> _What you need to do_: Go through the listing and copy each line with the string "video".
-=-=-=-=-
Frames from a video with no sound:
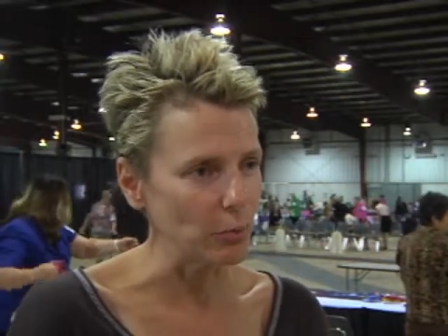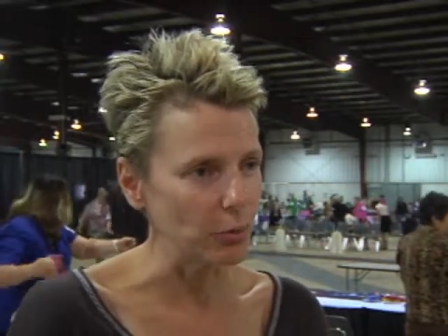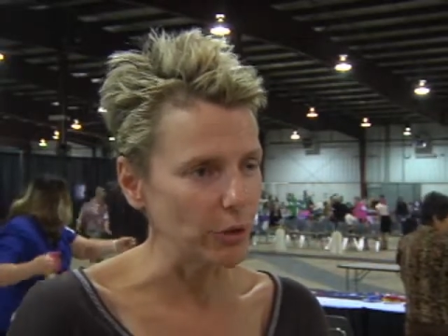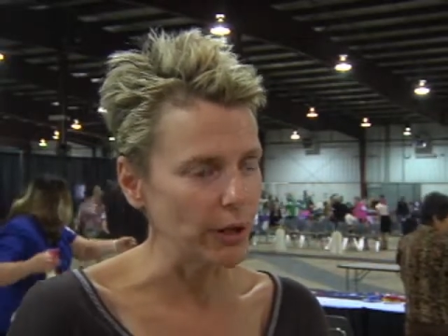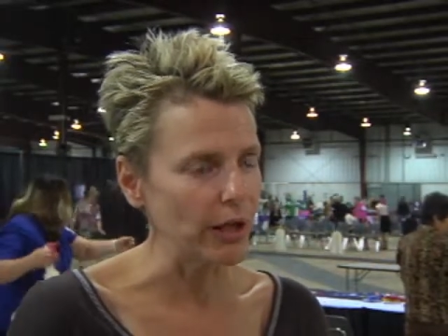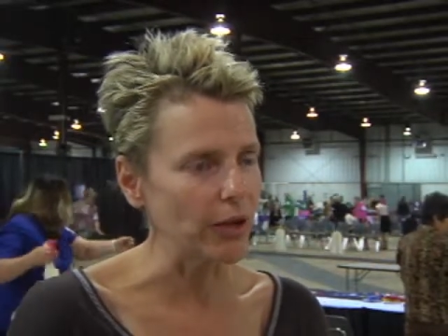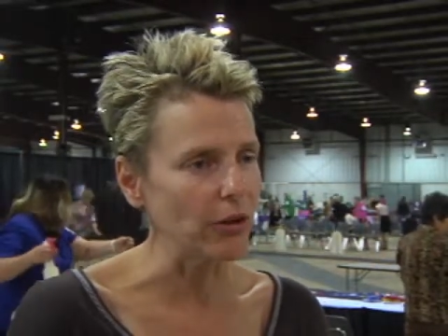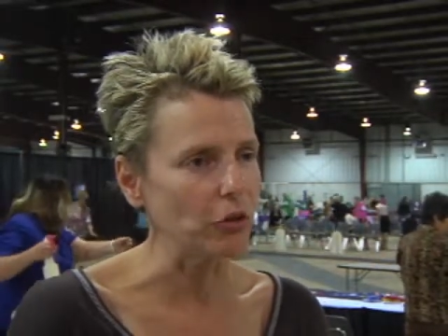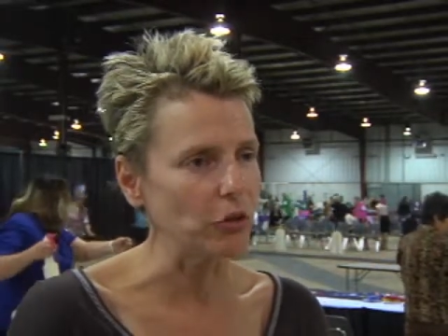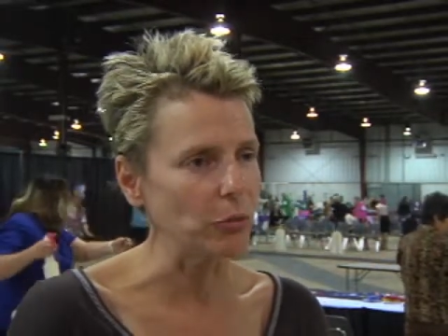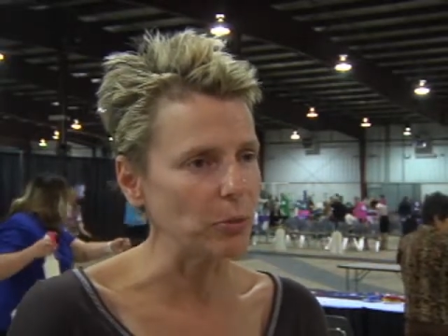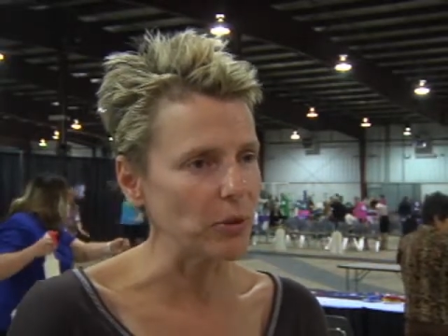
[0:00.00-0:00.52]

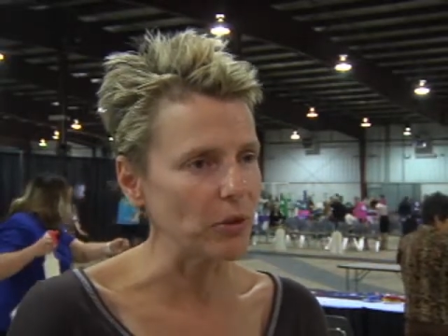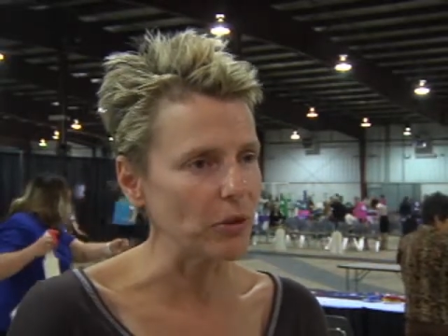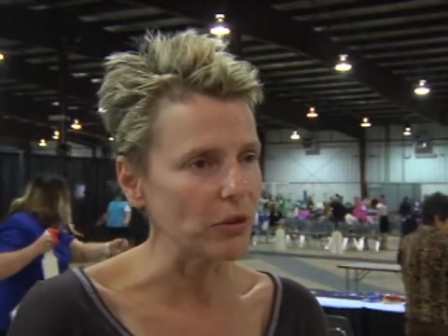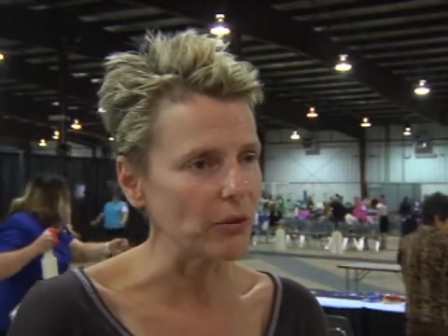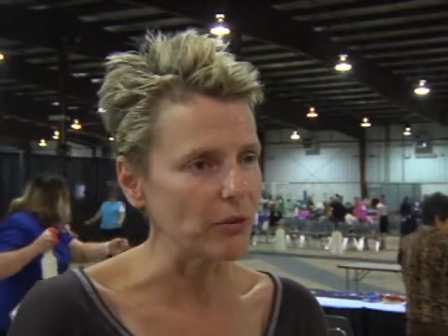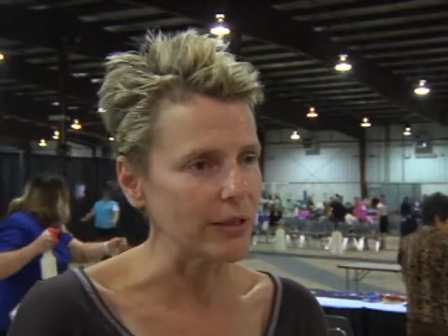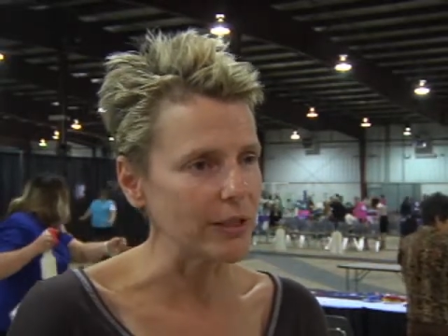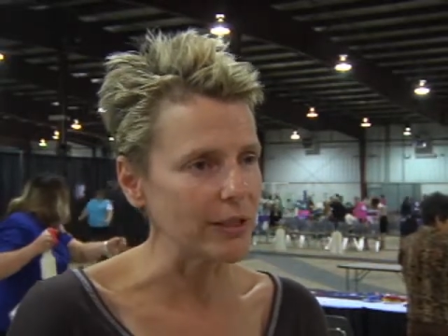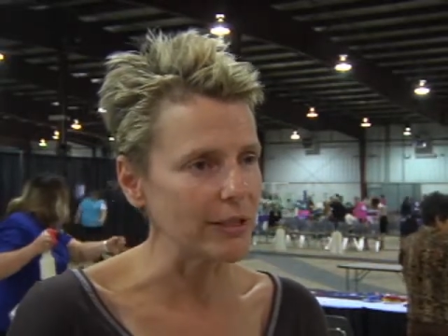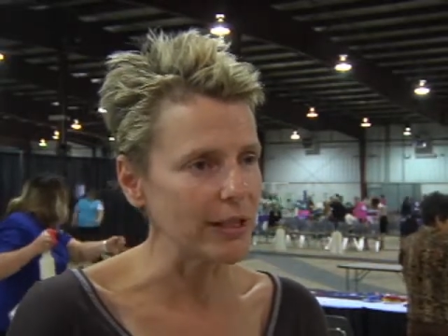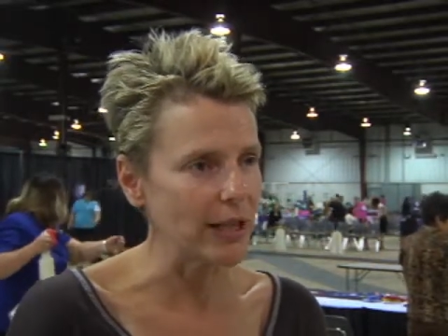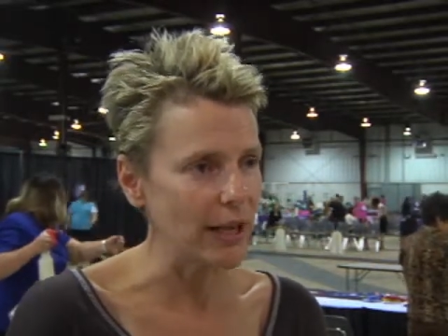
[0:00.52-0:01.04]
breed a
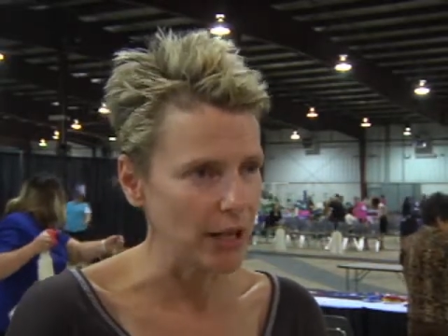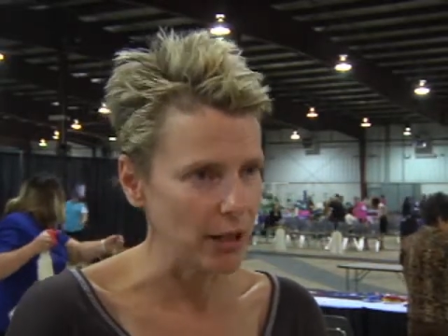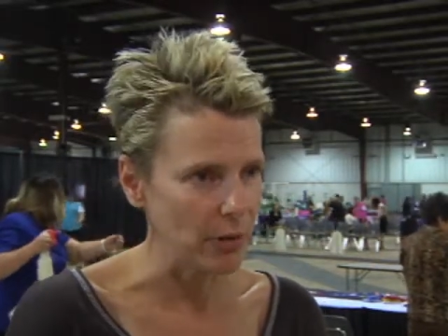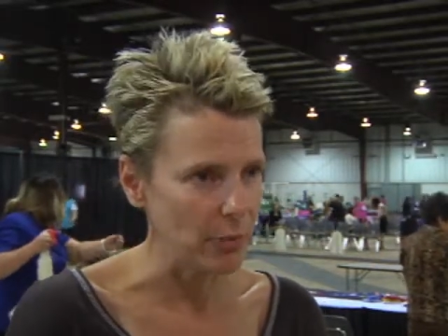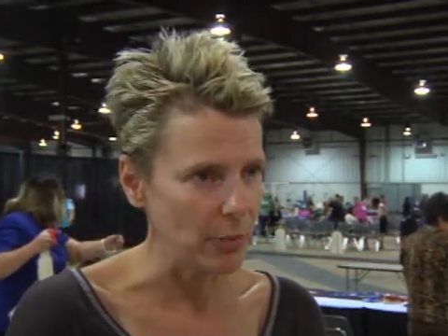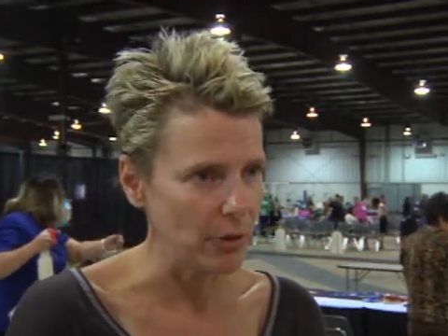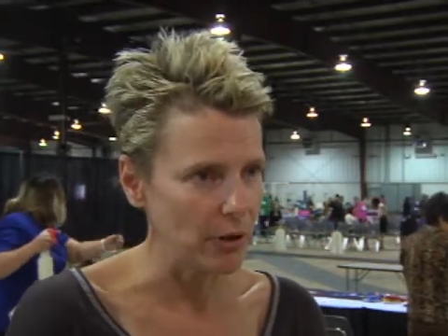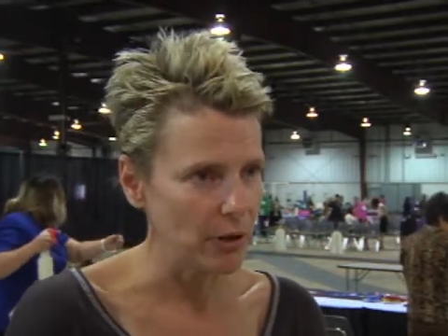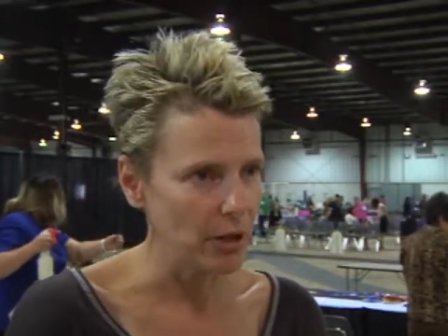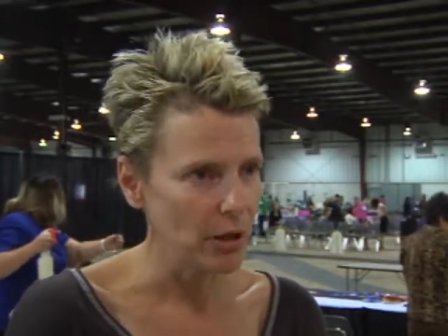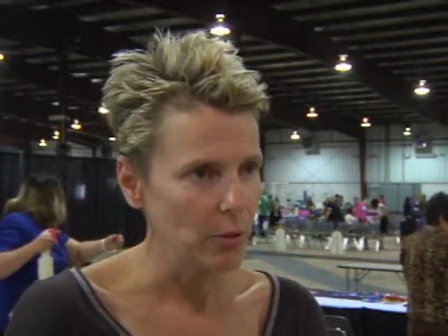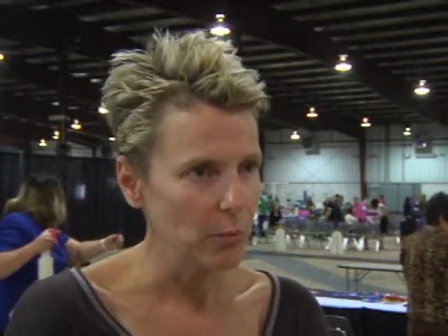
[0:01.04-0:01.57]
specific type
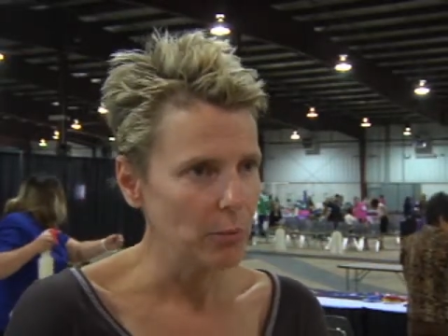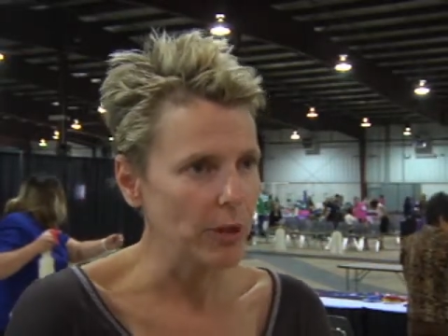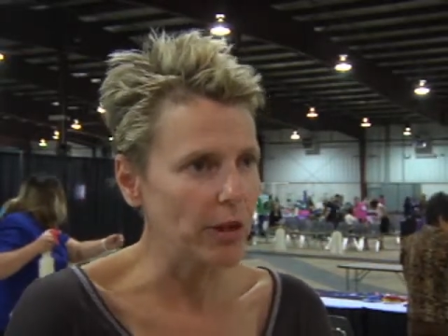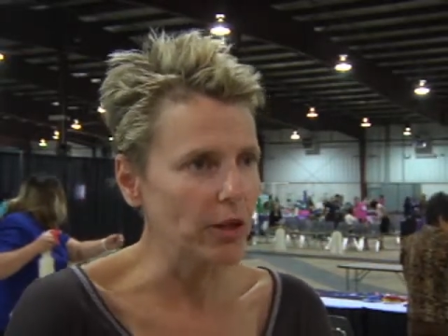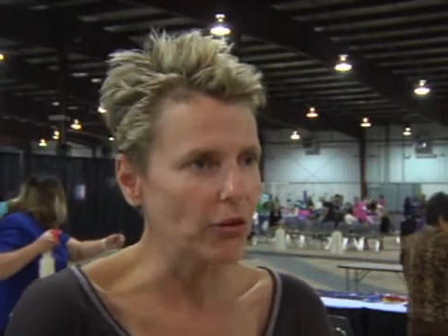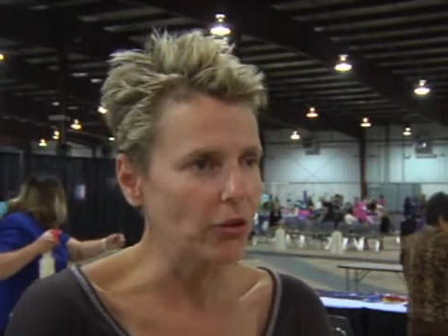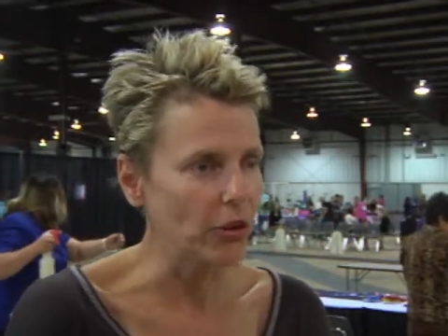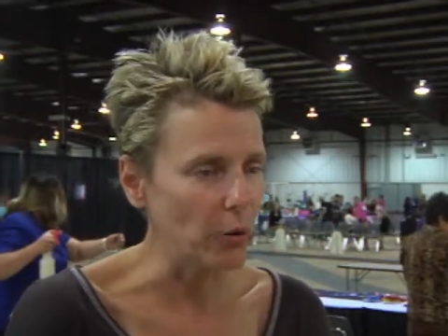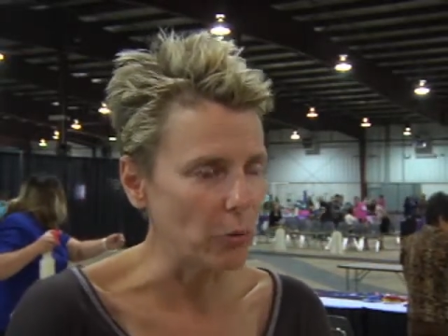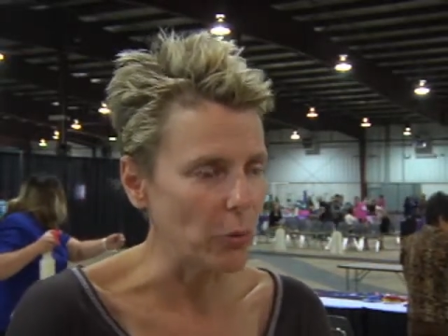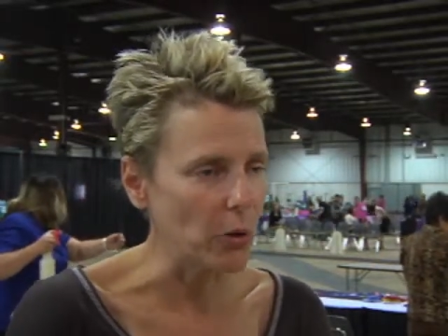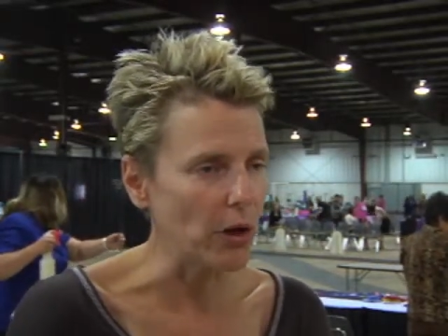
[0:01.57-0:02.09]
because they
-=-=-=-=-
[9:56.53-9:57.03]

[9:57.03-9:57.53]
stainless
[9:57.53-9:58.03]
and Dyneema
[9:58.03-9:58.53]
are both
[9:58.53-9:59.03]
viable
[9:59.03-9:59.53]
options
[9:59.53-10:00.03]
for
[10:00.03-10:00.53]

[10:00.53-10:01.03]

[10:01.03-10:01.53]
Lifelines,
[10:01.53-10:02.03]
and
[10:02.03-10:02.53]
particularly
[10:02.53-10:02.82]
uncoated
-=-=-=-=-
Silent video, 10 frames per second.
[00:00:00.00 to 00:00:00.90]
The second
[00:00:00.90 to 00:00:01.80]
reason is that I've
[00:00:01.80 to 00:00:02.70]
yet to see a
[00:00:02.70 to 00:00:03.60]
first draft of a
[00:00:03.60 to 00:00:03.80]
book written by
-=-=-=-=-
> _Problem solution_:
Frames from a video with no sound:
Silent video, 10 frames per second.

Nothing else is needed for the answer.